Allí vivía el mo­narca, rodeado de una cohorte de mercena­rios filisteos (keretim o cretenses) y de las mujeres, las concubinas y los hijos; a este centro del reino pacificado hizo trasladar el soberano el Arca y el Tabernáculo, sobre el Ophel. Nace de tal suerte una sociedad civil y religiosa centralizada, y Jerusalén se convierte en la ciudad santa y real, trono del futuro Rey-Mesías.

Sin embargo, aque­llos años de poder estuvieron amargados con muchas culpas y dolores. David deseó a Betsabé y provoca la muerte de su esposo Urías colocándole en sitio peligroso en la batalla contra los ammonitas. Su falta le es repro­chada por el profeta Natán con la parábola del rico que da muerte al corderito prefe­rido del pobre: «David se irritó y dijo a Natán: Por Dios, que es digno de muerte el hombre que tal ha hecho… Y Natán dijo a David: ¡Tú eres ese hombre!» (II Sam. — II Reyes, 12, 6-7). Castigado con la muerte del hijo adulterino, el soberano manifestó su arrepentimiento en el Miserere, que ha­bría de convertirse en la plegaria de todos los pecadores.

Débil consigo mismo, también sus hijos crecieron violentos y sensuales. El primogénito, Amnón, violó a su hermanastra Tamar y fue muerto por su hermano Absalón. Éste, reconciliado con el padre al cabo de cinco años, no tardó en sublevar al pue­blo y, proclamado rey en Hebrón, logró ocu­par Jerusalén y penetrar en el harén paterno como prueba de su autoridad.

Sin embargo, la fortuna del insurrecto fue breve: derro­tado por Joab, fue muerto por éste al que-dar asidos sus cabellos en una encina du­rante la huida. David, que había ordenado a los soldados que no mataran al joven, esperó con ansia a los mensajeros, y cuando éstos le dieron la fatal noticia, «subió a la estan­cia situada sobre la puerta y lloró.

Y mien­tras andaba decía: Hijo mío Absalón, hijo mío, hijo mío Absalón, ¿quién me concederá morir por ti, Absalón, hijo mío, hijo mío?» (II Sam. = II Reyes, 18, 33). La tumba del joven rebelde se levanta aún, como arro­gante monumento, en el valle de Josafat.

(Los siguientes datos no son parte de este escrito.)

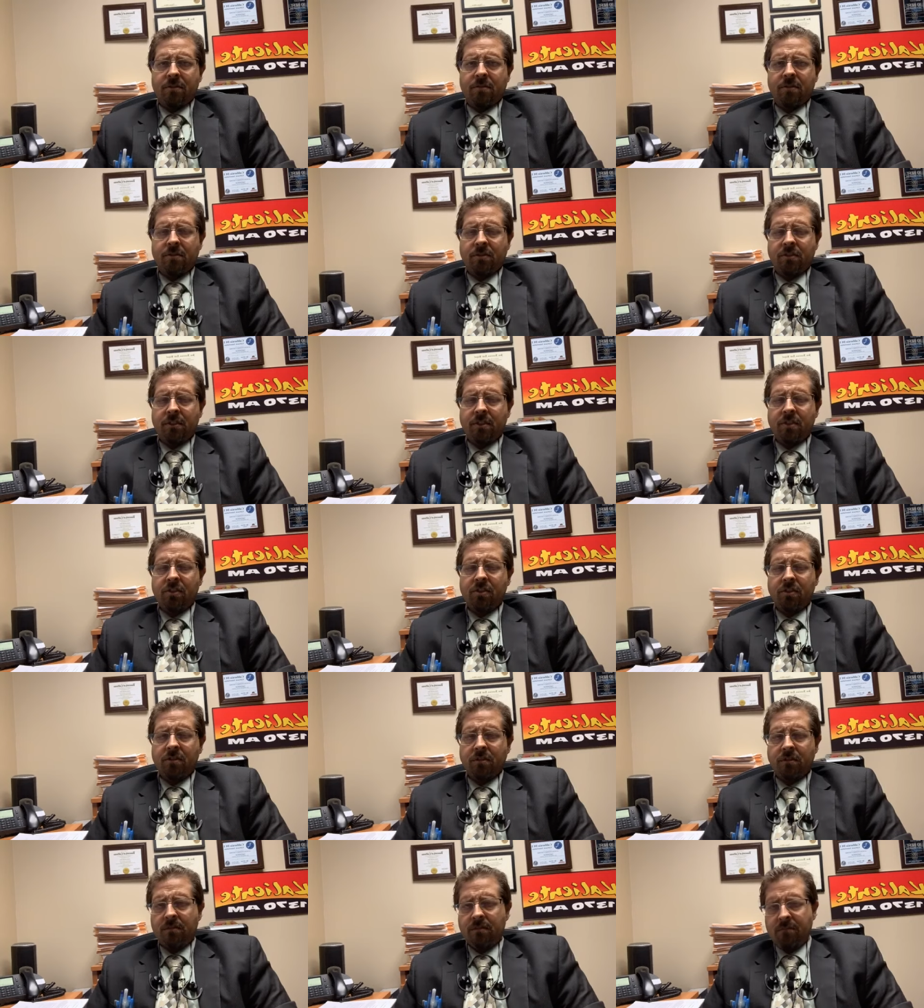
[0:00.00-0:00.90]
your attorney
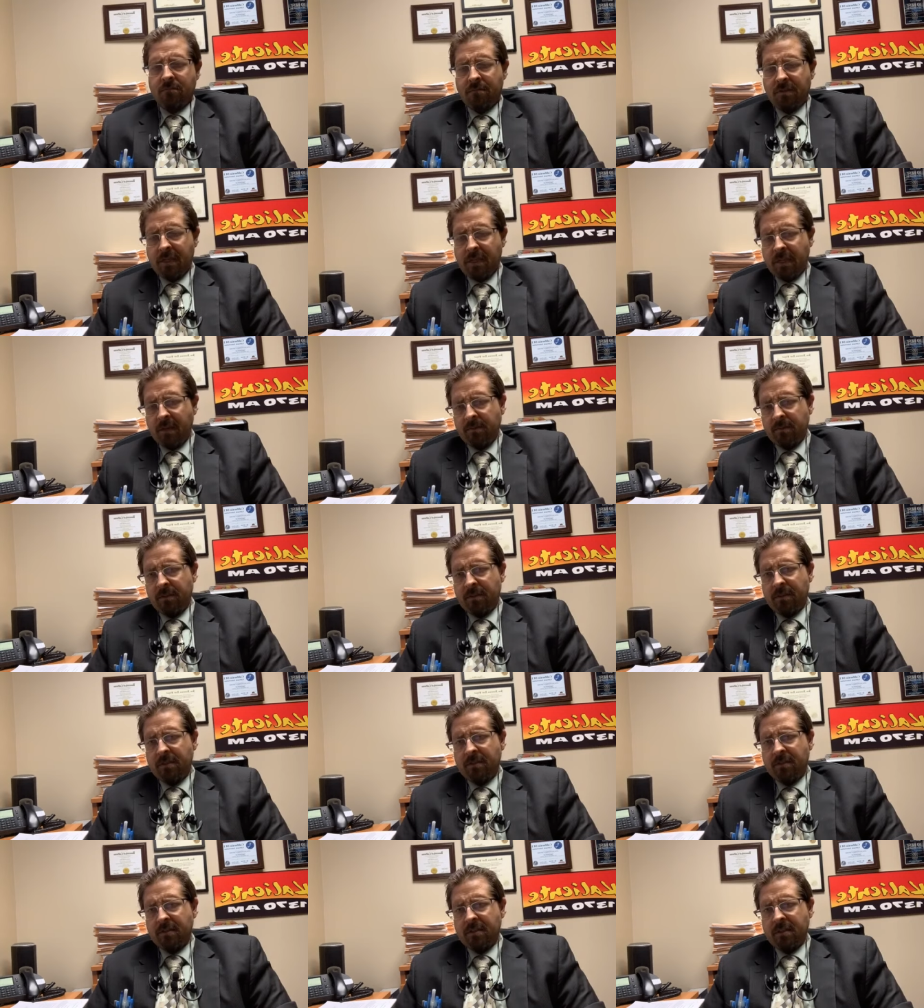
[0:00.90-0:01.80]
should be able to
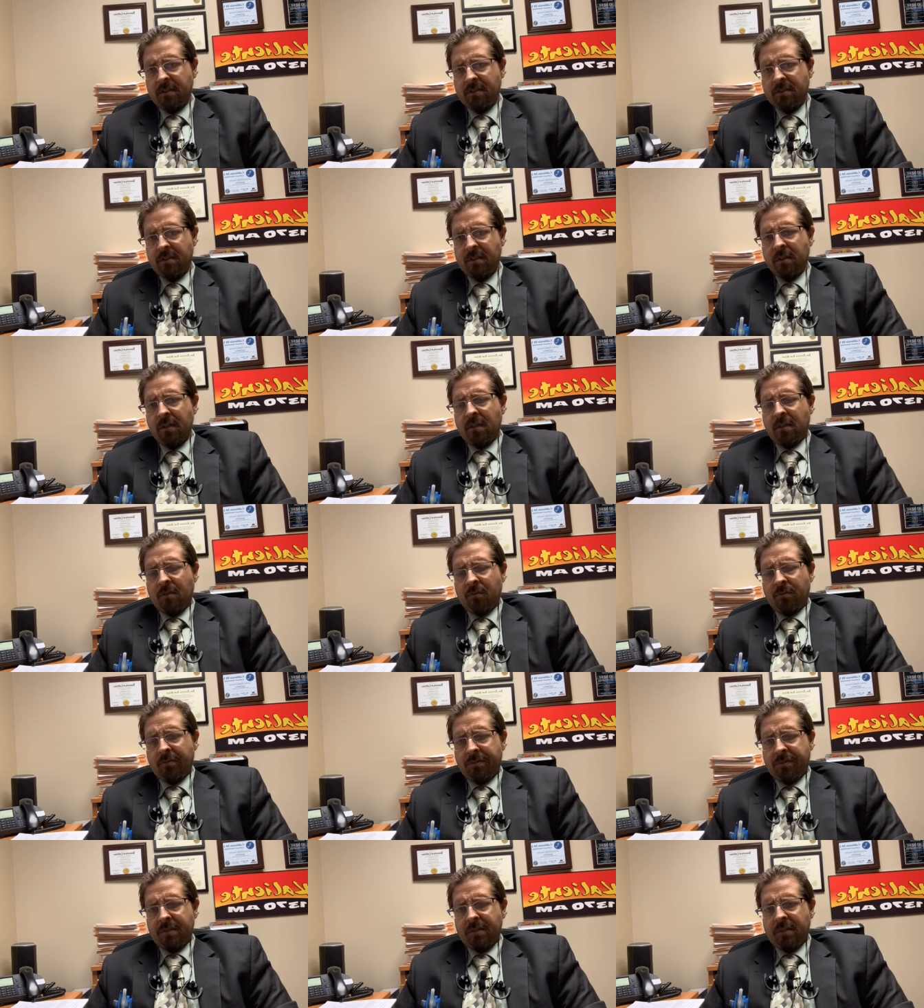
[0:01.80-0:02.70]
discuss
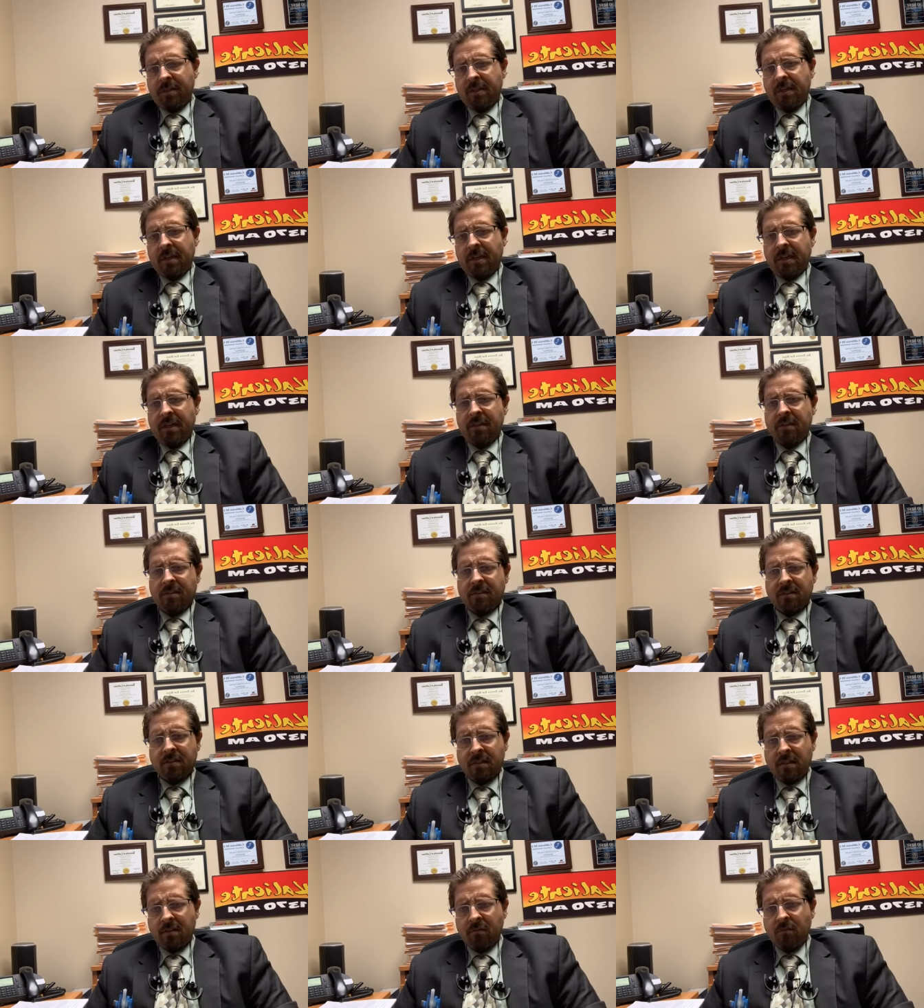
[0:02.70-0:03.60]
with the DA to
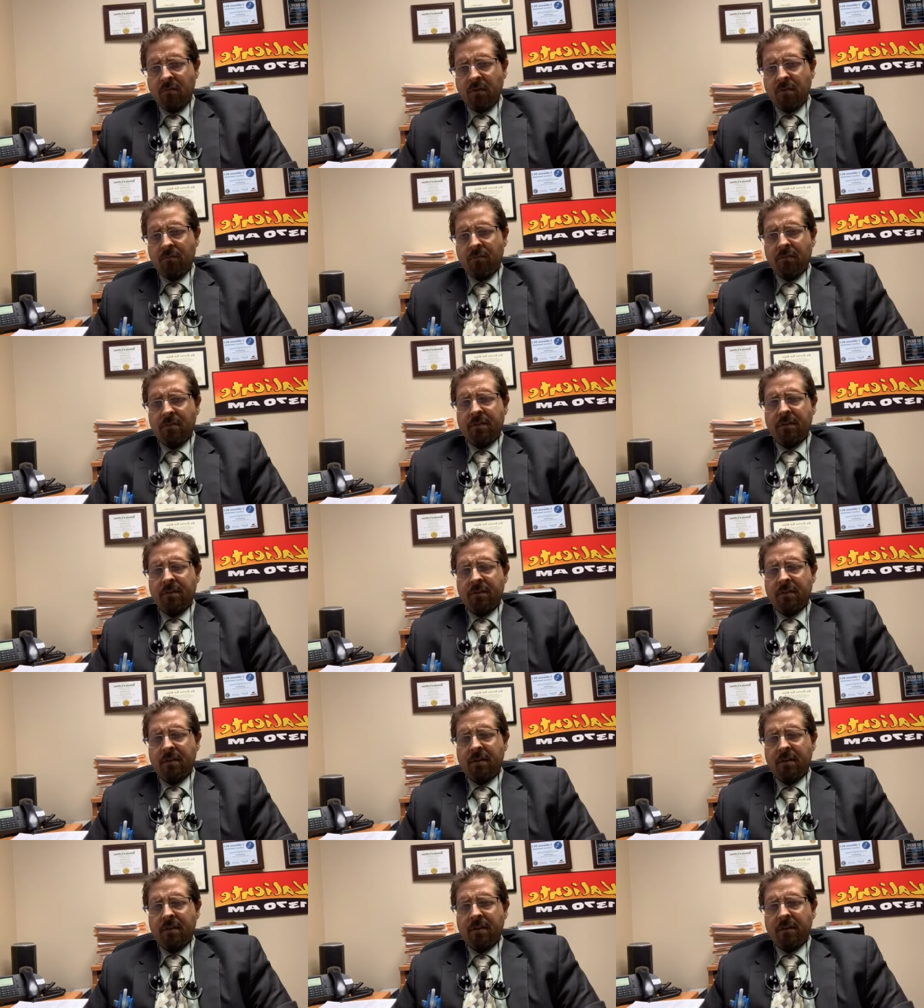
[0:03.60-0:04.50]
see what would
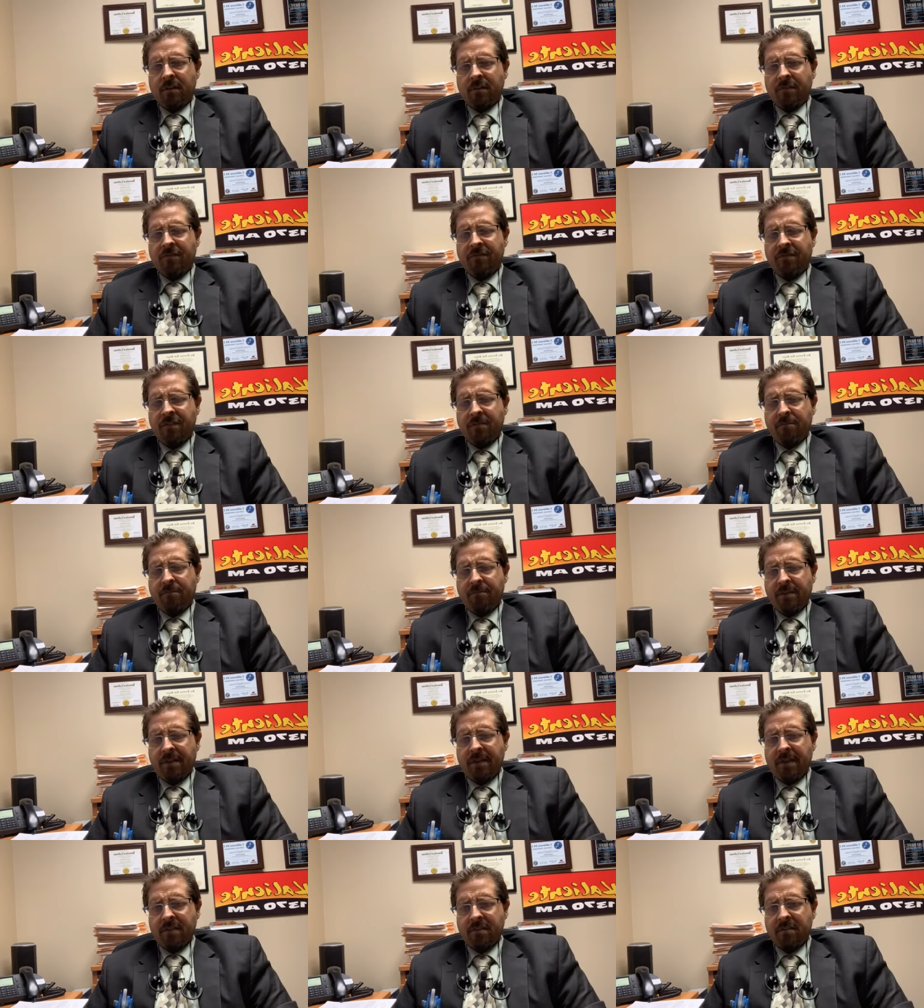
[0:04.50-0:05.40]
uh, fit
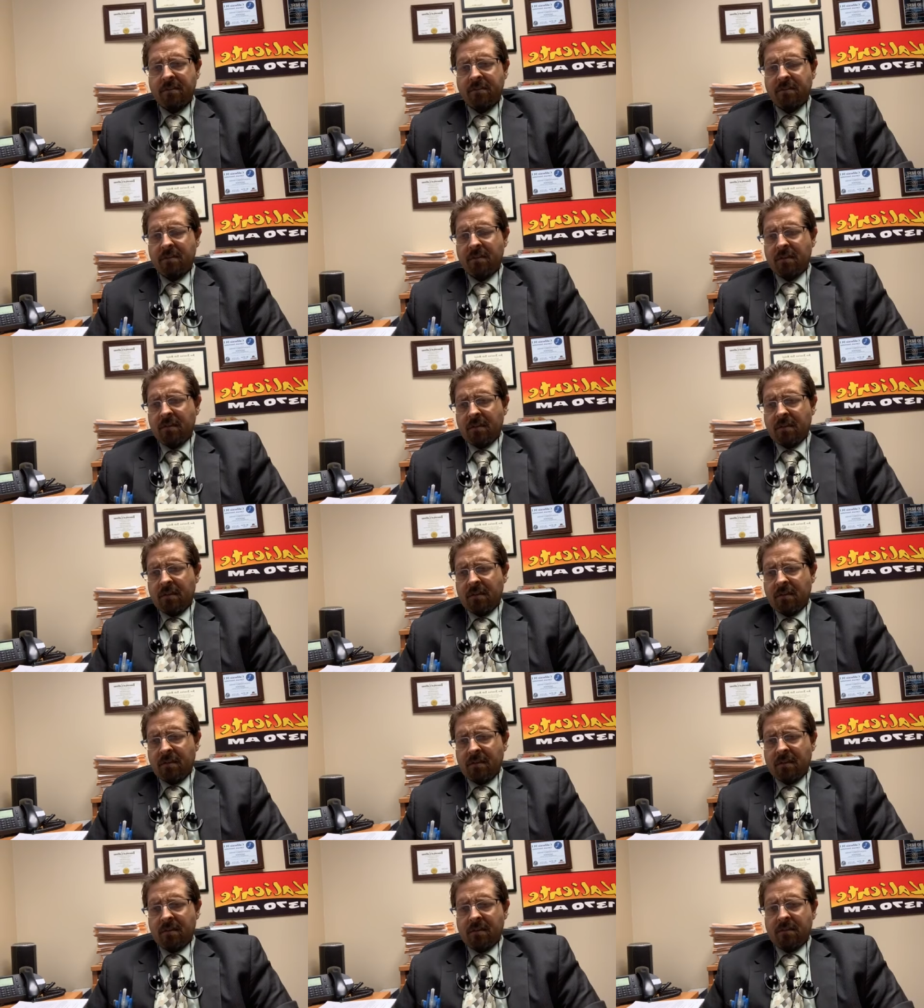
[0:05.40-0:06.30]
best.
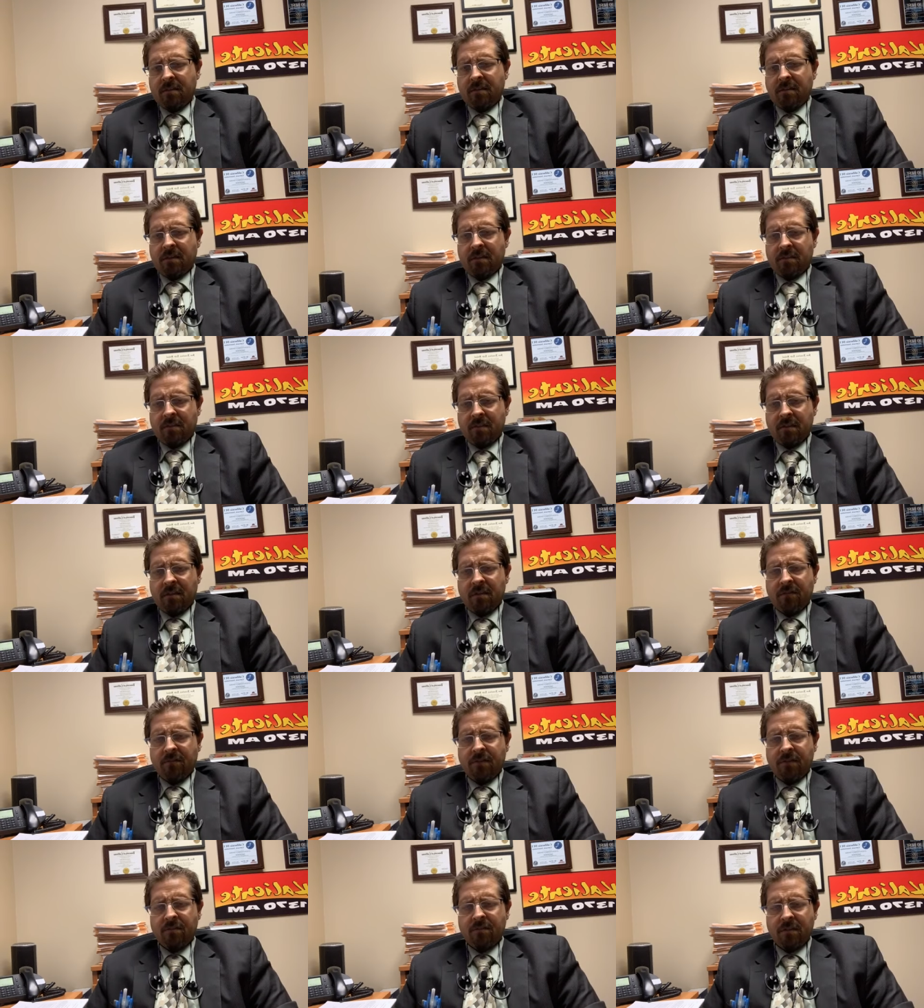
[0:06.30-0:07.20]
And like I said,
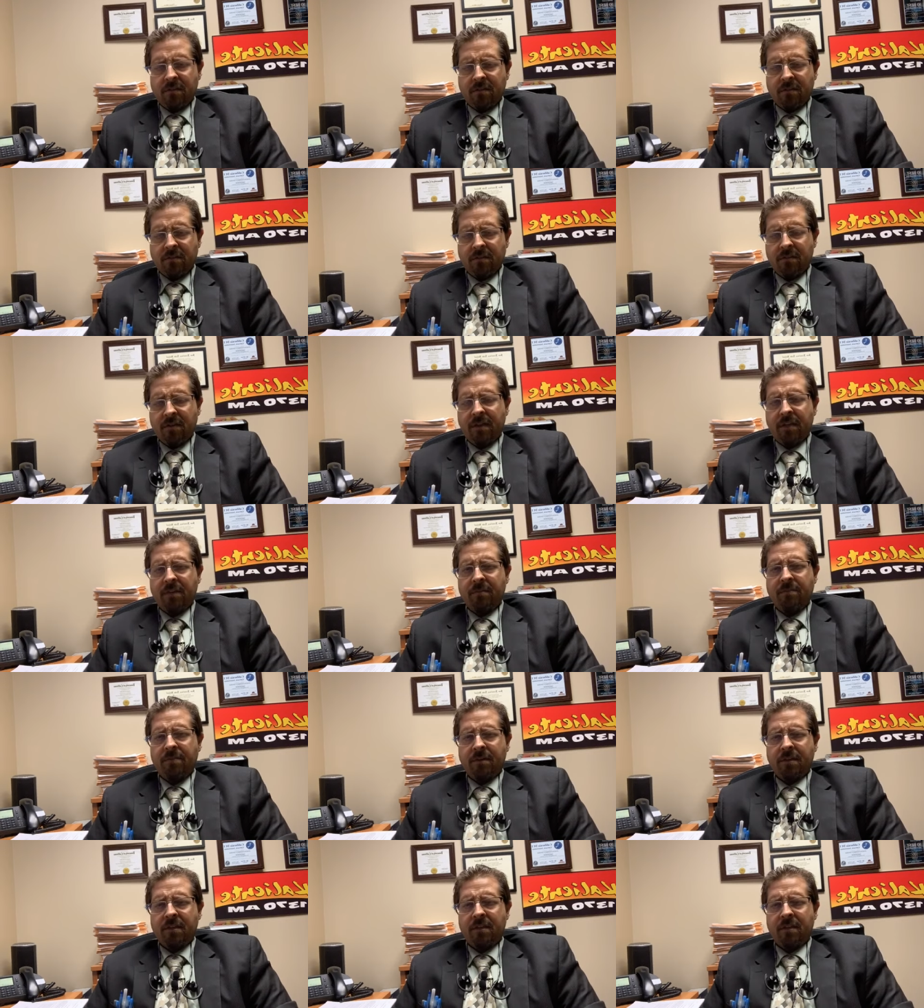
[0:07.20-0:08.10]
if you didn't hurt
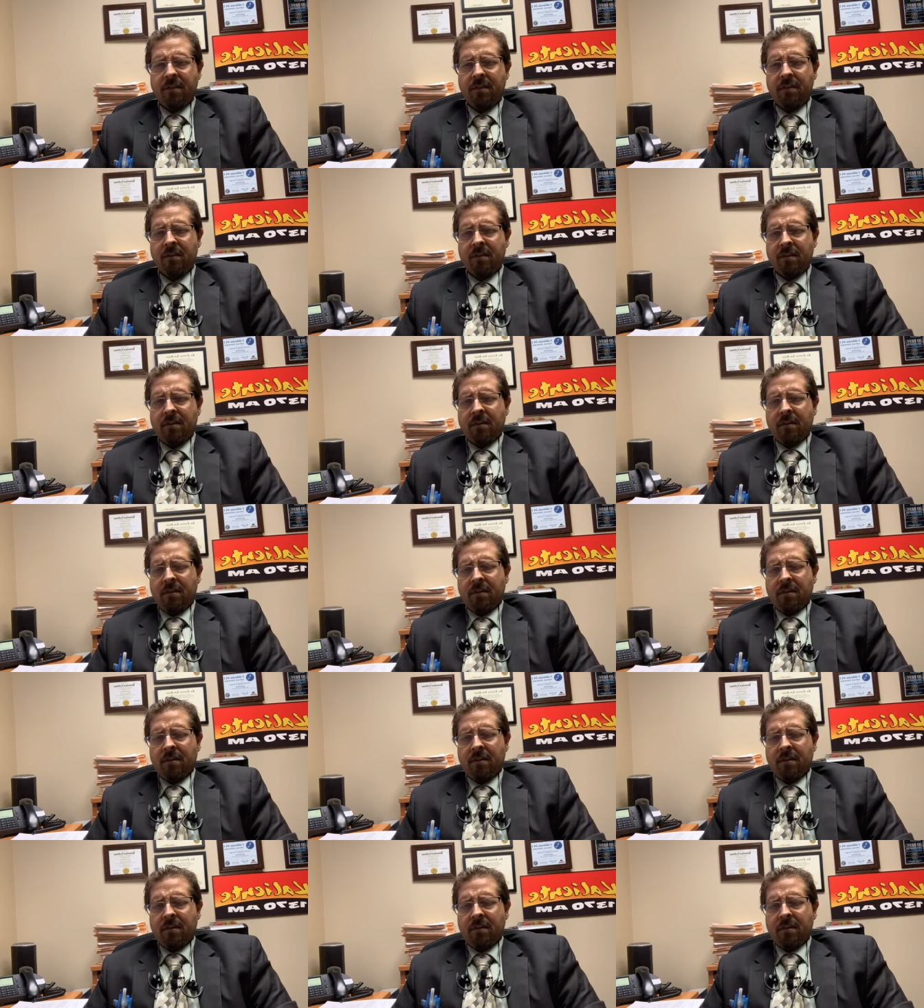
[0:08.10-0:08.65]
anybody,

Pronto una nueva desventura cayó sobre Israel cuando el rey llevó a cabo el censo y echó cuentas, como de una posesión pro­pia, del pueblo que era únicamente propie­dad de Dios. «Pero David sintió latir su corazón apenas realizado el recuento del pueblo, y dijo al Señor: He pecado mucho haciendo tal» (II Sam. = II Reyes, 24. 10).

Súbitamente, una peste que duró tres días desbarató el vanidoso cómputo del rey. En­tonces, en su palacio custodiado por tres héroes, treinta valientes y seis ministros, David vio llegar la muerte, por lo que hizo ungir a Salomón, el segundo hijo habido de Betsabé (Micol era estéril por haberse mofado del rey, que danzaba humildemente ante el Arca), y le asoció al trono; a guisa de tes­tamento le da una lista de personas a quie­nes beneficiar o castigar según sus acciones y las necesidades del reino, y una lección de fe: «Yo entro en el camino de toda la tierra: sé fuerte, sé hombre.

Observa los preceptos del Señor tu Dios, anda por sus sendas» (I Reyes = III Reyes, 2, 2-3). «Luego de cua­renta años de reinado, David durmióse entre sus padres y fue sepultado en la ciudad de David» (I Reyes = III Reyes, 2, 10). Bajo su cetro se habían unido las doce tribus, las ciudades cananeas todavía rebeldes, los rei­nos de Amón, Aram y Edom, y los dominios de Moab y Hadader. Su obra política y mi­litar habría de manifestarse plenamente du­rante el gobierno de Salomón, quien de su padre lo recibe todo: ion reino estable, un fuerte ejército e incluso los materiales con que edificar el templo.

Sin embargo, la verdadera herencia de David, hombre pecador y humilde, lleno de aflicción y piedad, fue la efusión de su espíritu religioso en los setenta y tres Salmos (v.) que se le atribuyen, en buena parte auténticos, y en los cánticos insertos en los libros históricos de la Biblia. Por el salmo 21, que describe las penas de Jesucristo, el rey es venerado como profeta de la Iglesia, la cual adora en el Verbo encamado al «Hijo de David».

El Eclesiastés (v.) le dedica un prolongado elogio: «…en todas sus obras dio gloria al Santo… El Señor purificóle de sus pecados, y exaltó eternamente su potencia, y le ase­guró con un pacto el reino, y el trono glo­rioso en Israel» (Ecli., 47, 9 y 13).